上記プランの①か②で働くと、「報酬比例部分」の受給額が給与収入分増えることになります。また、「経過的加算※」も9万9,735円受給できます。「老齢基礎年金」の受給額は変わりません。
※ 経過的加算……A氏のように、国民年金加入期間が上限の40年(480月)に達していない人が、「『特別支給の老齢厚生年金』の定額部分」と、「厚生年金に加入している期間の『老齢基礎年金』」との差額を厚生年金保険に上乗せして受給できるしくみ。A氏の場合は5年(60月)分、 9万9,735円を65歳以降受給する老齢厚生年金で生涯受給できる。なお、計算式など詳細については日本年金機構「老齢厚生年金の受給要件・支給開始時期・年金額の経過的加算」を参照のこと。

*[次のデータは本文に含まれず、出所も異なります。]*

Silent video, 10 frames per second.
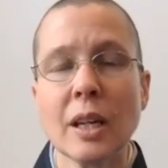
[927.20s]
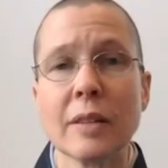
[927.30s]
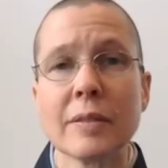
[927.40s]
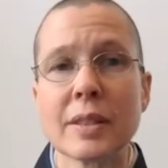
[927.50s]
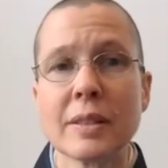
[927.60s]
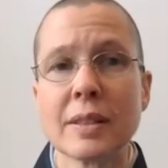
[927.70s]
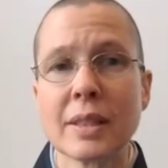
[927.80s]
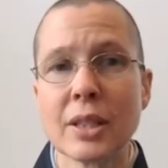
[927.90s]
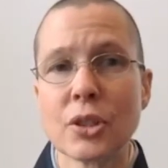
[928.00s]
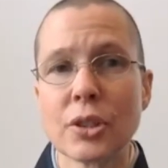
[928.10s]
of
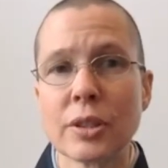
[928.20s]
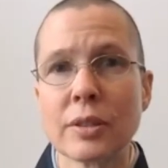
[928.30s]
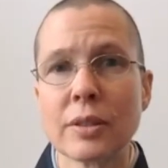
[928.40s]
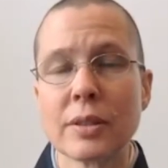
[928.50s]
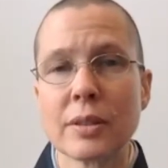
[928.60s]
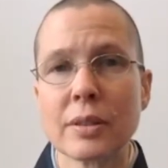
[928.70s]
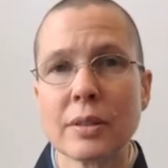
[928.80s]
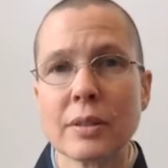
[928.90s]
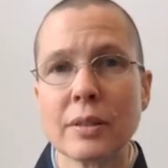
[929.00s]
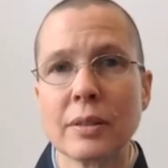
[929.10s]
sensations,
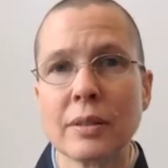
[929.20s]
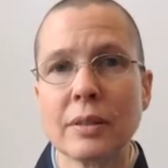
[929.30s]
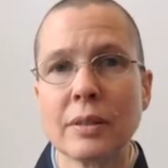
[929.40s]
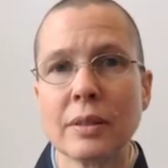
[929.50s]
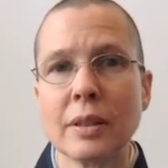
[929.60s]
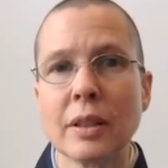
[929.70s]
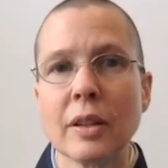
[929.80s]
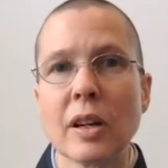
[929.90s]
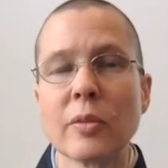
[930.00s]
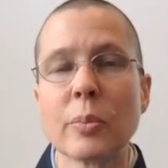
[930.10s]

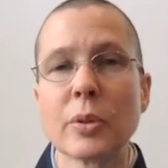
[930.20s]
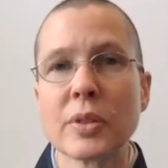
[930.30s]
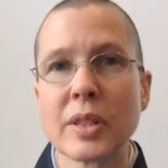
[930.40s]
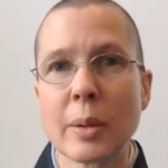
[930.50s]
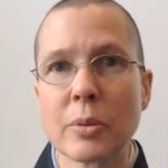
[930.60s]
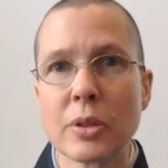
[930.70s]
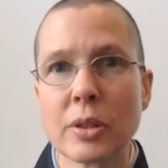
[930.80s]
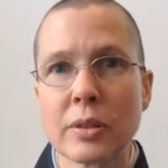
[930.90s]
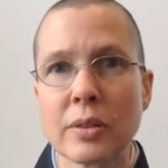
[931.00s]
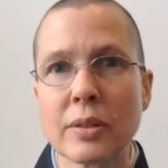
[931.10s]
of
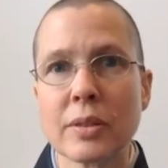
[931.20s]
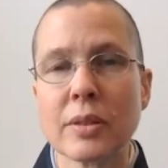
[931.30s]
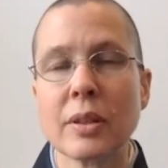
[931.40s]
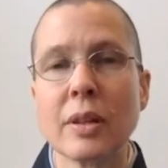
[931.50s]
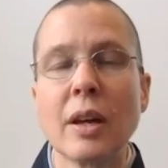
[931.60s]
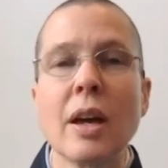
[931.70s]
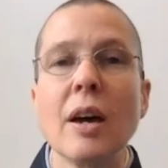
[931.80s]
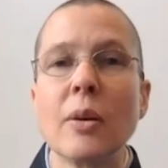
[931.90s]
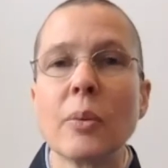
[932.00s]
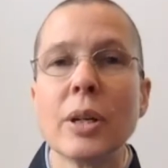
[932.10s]
perceptions.
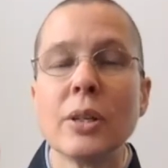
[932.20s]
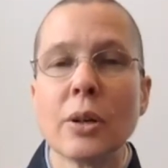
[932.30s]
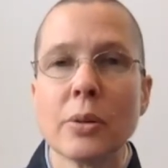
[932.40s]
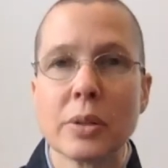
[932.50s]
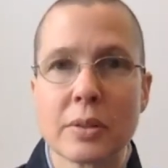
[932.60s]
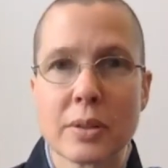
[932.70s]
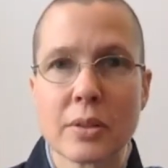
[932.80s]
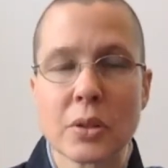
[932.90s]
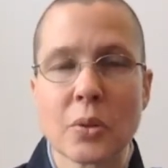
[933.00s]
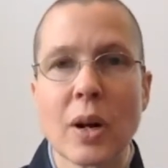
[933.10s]
We notice
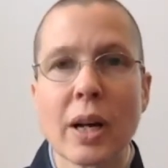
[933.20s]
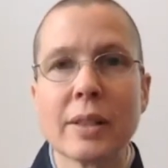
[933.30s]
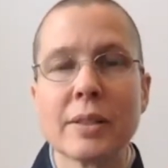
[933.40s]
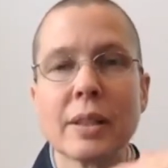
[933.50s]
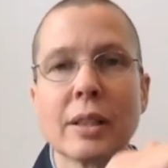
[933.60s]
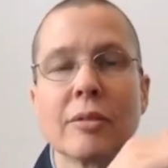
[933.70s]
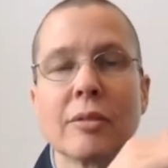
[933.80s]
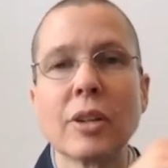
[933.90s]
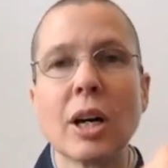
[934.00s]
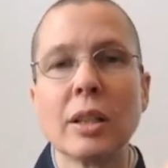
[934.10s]
this arising and
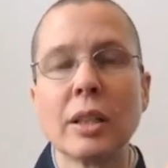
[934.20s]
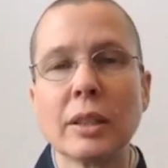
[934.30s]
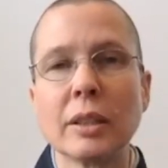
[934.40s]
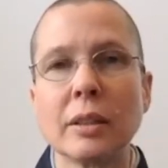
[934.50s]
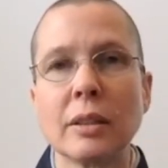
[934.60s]
falling.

また、③を選び個人事業主として起業した場合、国民年金の加入期間は60歳までですが、A氏は先述したように5年間の未納期間があります。そこで、国民年金保険に任意加入して毎月1万6,520円保険料を納付すれば(※令和5年度現在)、65歳から老齢基礎年金が満額79万5,000円受給できます。なお、厚生年金の受給額は60歳で定年退職するときと同額です。
まとめ…A夫妻のこれから
筆者の話を受け、A氏は3つのプランそれぞれのメリット・デメリットを踏まえ、すでに起業した先輩方の話や妻の考えを聞きながらできるだけ早く自分の進路を決めることにしました。聞けば、③の起業にもっとも興味を持っている様子です。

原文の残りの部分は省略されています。